1996'da netleşen, fotoğrafa başladığı ilk yıllarda mahallesinde
fotoğrafını çektiği çocuklar bu geçen süreçte ne kadar değişti,
o çocukların tekrar fotoğraflarını çeksem düşüncesi "Değişen
Yüzler" sergisinin temeli olmuş. 1998'de aynı kişilerin
fotoğraflarını tekrar çekmiş ve 1999'da sergisi açılmış
bu projenin. En yaşlı üyesinin Doğanay, en gencinin ise
kızı Simay olduğu 43 kişi yer almış sergide. Bu proje her
10 yılda bir tekrarlanmak üzere tasarlanmış. 70'li yılların
çocuk yüzlerini 2009'da açılacak olan sergide tekrar göreceğiz.
43 kişilik grup 17 Ağustos depremiyle 2 üyesini kaybetmiş,
Doğanay'ın kardeşi Havva ve yeğeni Eylül Deniz 2009'da artık
bu sergide olamayacaklar.
AFSAD Yitirdiklerimiz Kataloğu düşüncesi, 1998'de Adana'ya
fotoğraf sergisi götürürken trafik kazasında vefat eden
Haluk Bülent Doğan ve Derviş Gençkurt'un cenaze törenlerinde
ortaya çıkmış. Kaybedilenlerin anısına kalıcı bir şey yapma
düşüncesiyle 77 - 98 yılları arasında AFSAD'da kaybedilen
13 üye anısına 1999'da AFSAD Yitirdiklerimiz Kataloğu önermiş,
sorumluluğunu üstlendiği kataloga 276 kişi katılmış. Bu
Türkiye de bir ilktir.
|
Yine bir ilk olan ve kampanyası
devam eden Türkiye Fotoğraf Sanatında Yitirdiklerimiz Kataloğu
için 23 dernekten 23 temsilci Türkiye sorumlusu Sevindik'e
bağlı olarak çalışıyor. "Bireyselliğe giden dünyamızda
kampanya usulüyle çıkardığımız ve çıkarmakta olduğumuz kataloglar
örnek birer çalışmadır.

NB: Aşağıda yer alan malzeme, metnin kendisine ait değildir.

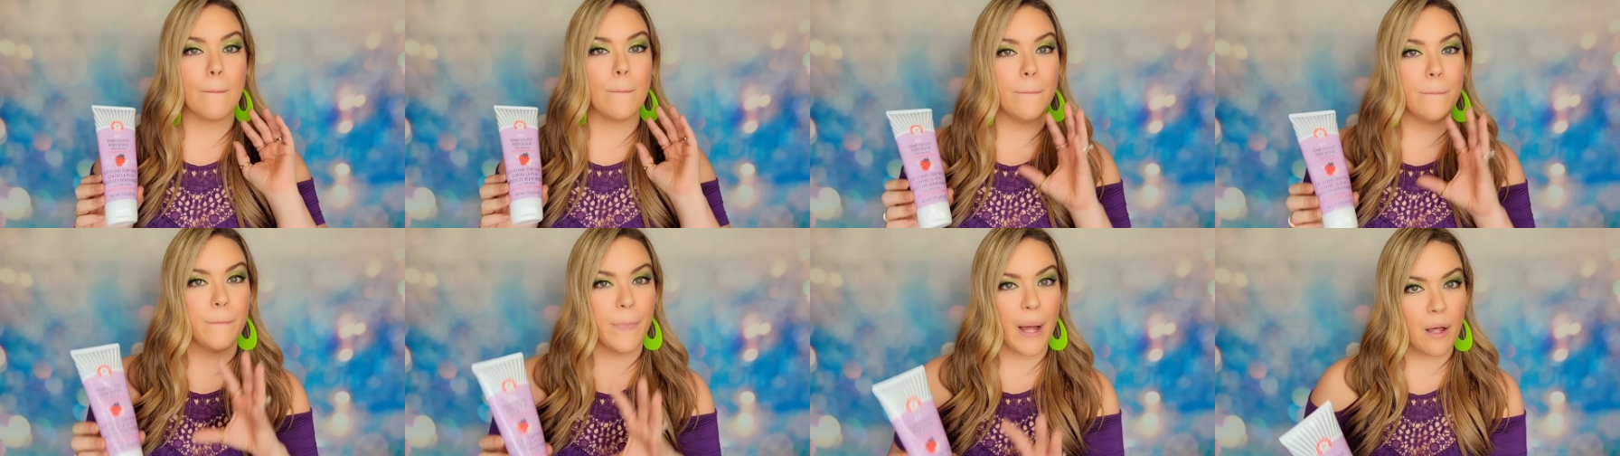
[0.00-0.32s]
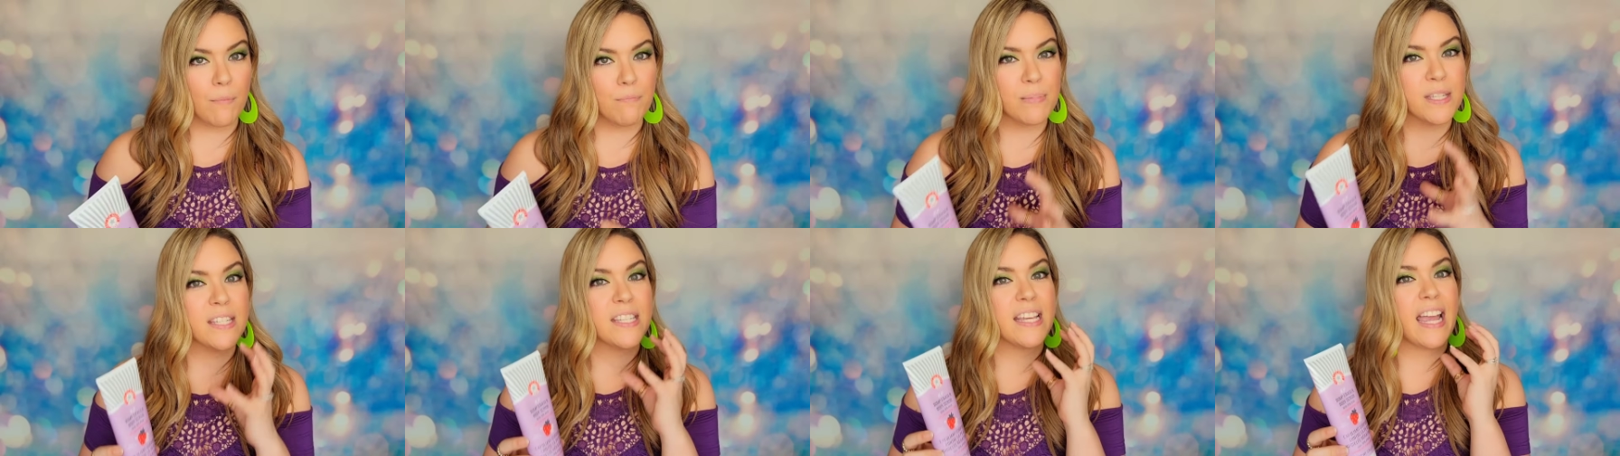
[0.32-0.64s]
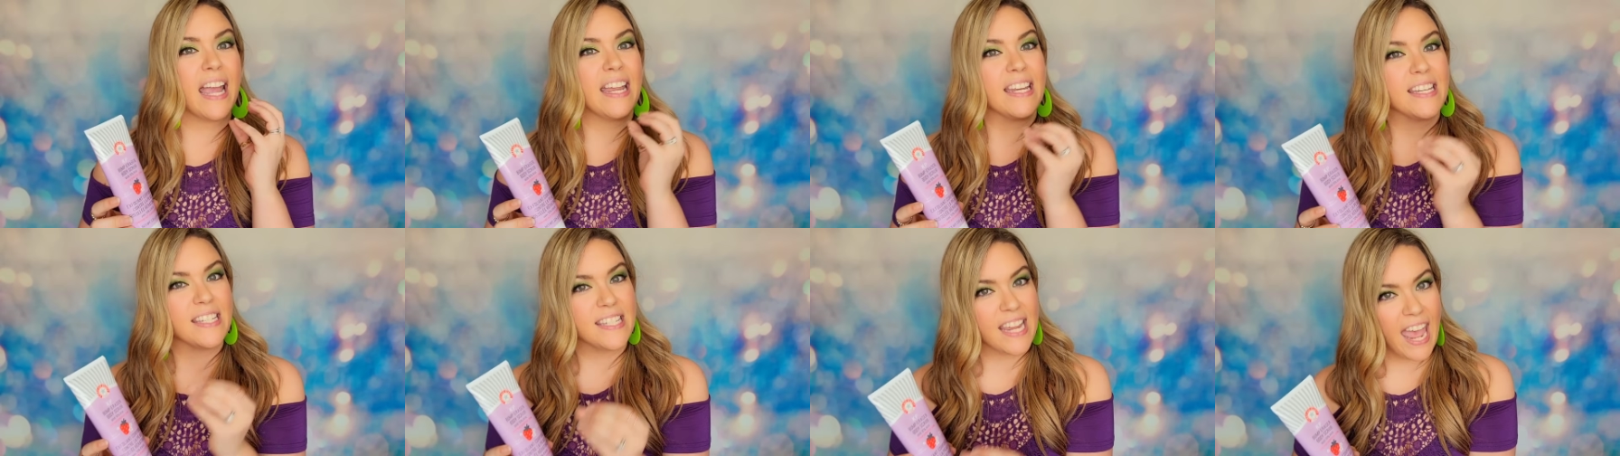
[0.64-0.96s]
bumps
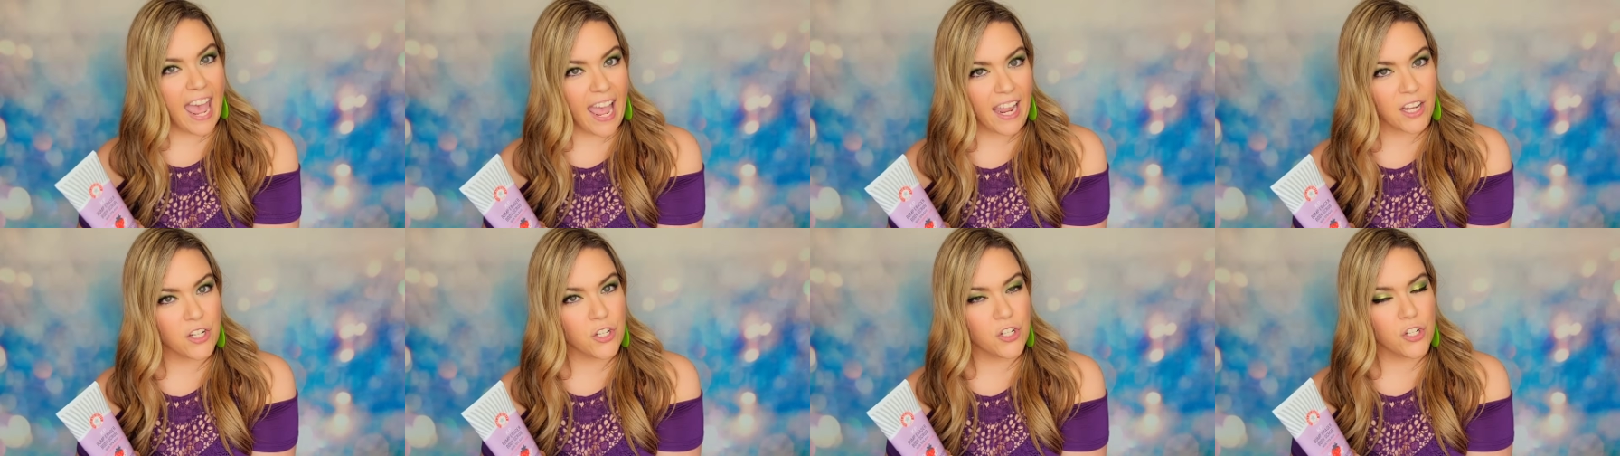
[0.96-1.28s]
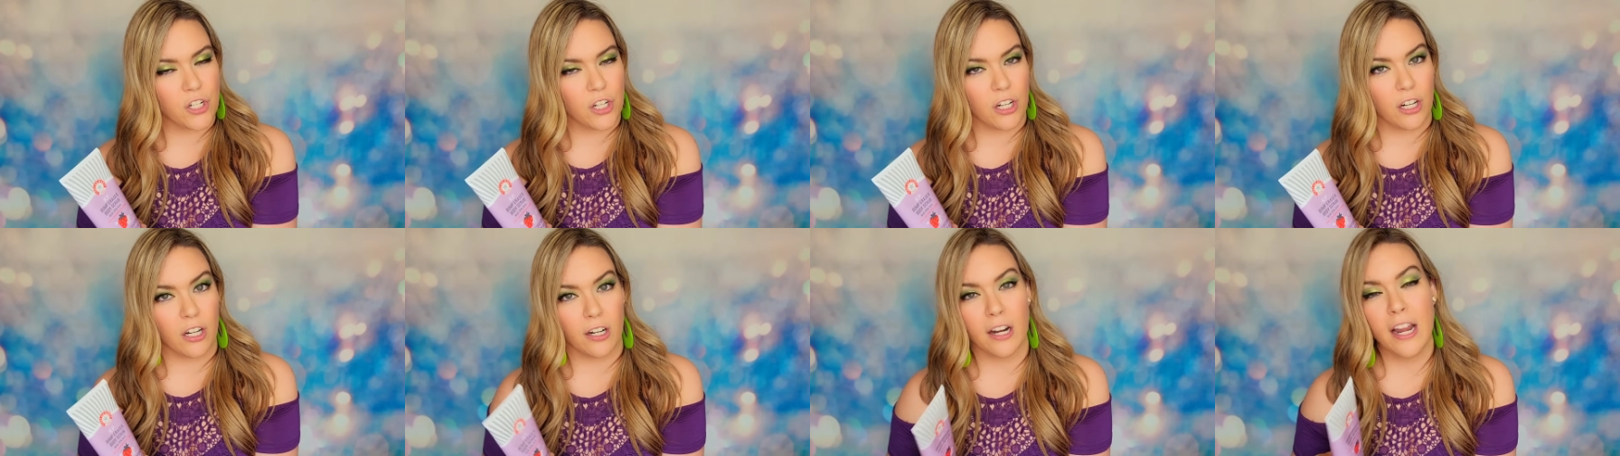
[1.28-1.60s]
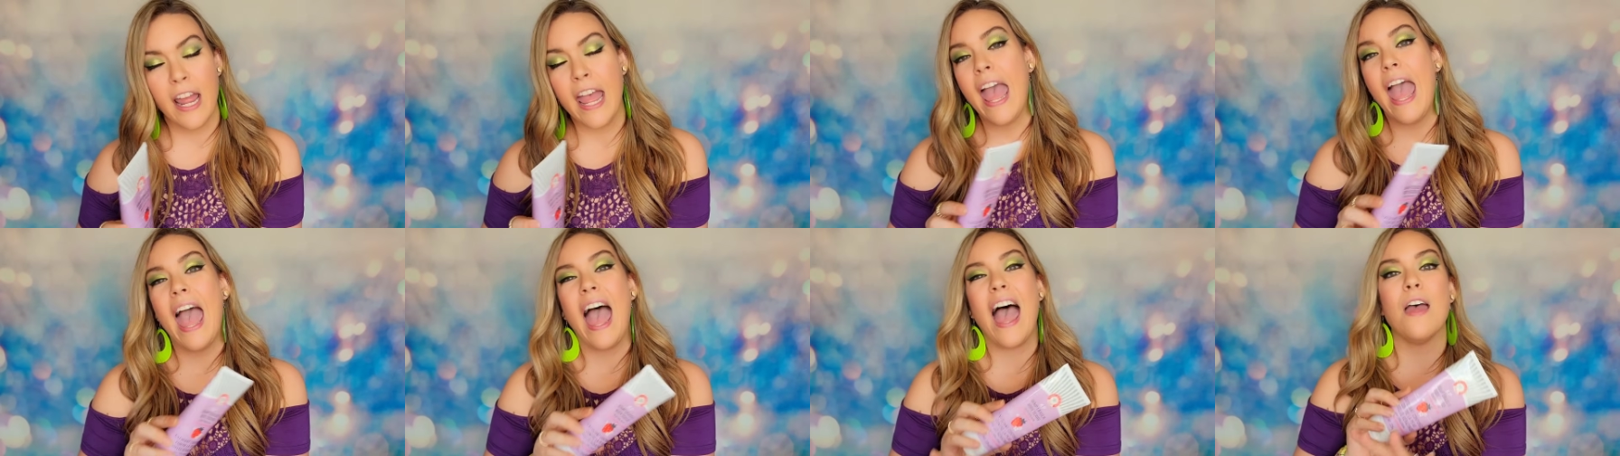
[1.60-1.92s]
and texture
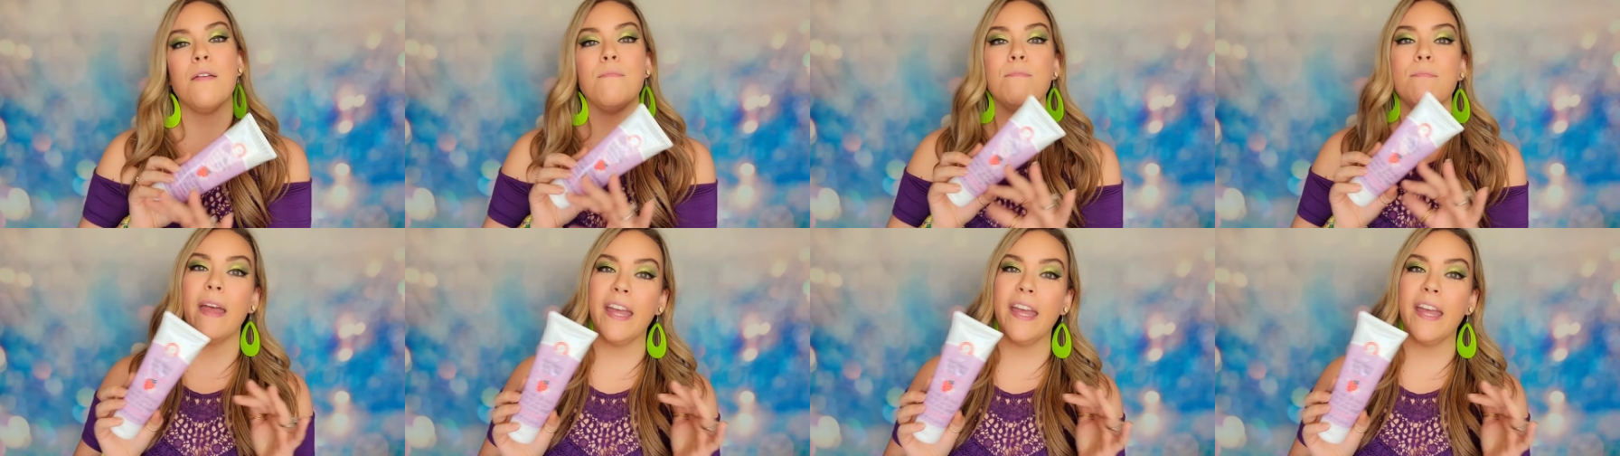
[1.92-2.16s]
and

Fotoğrafa gönül vermiş kişilere
sahip çıktığımızı, onları unutmadığımızı göstermiş olacağız
böylece. Bu katalog Türkiye fotoğrafçıları için bir sınavdır.
Ben bu sınavı başaracağımıza inanıyorum."
Sevindik depremin acısını
bire bir yaşayanlardan...
17 Ağustos depreminde İzmit'te kız kardeşini ve yeğenini
kaybetti. "Tabi ki bu benim için çok zor bir çalışmaydı.
Benim bu çalışmada yer almam bir tepkiydi. Depremin sonuçlarını
ve sonrasında yaşananları fotoğraflayan çok az kişi oldu.
Yani yeterince belgelenemedi. Biz 11 kişi çalışmayı halen
sürdürüyoruz. 2000 yılında 'Sadece Fotoğrafı' isimli bir
sergi açtık. Türkiye fotoğrafçıları depremde sınıfta kaldı.
Benim tepkimde depremin fotoğraflarını çekmeyen televizyondan
seyredenlere karşıydı"
|
Doğanay da
şu an okumakta bulunduğunuz derginin yayın kurulu üyesi.
Doğanay: "Fotografya ayrı bir zevk; geniş katılımlı,
herkese ulaşmaya çalıştığımız, herkesi eserleriyle, yaptıklarıyla
içine katmaya çalıştığımız bir dergi... Uğur Okçu ve Bülent
Irkkan'ın ısrarıyla girdiğim bu çalışmaya bağlandım, ayrılmayı
düşünmüyorum."
Sevindik, belgesel fotoğraf tarzını benimsemiş bir kişi
olarak anın fotoğrafçısı olarak tanımlıyor kendini. Ama
bu, rastlantı peşinde koşmak anlamına gelmiyor onun için.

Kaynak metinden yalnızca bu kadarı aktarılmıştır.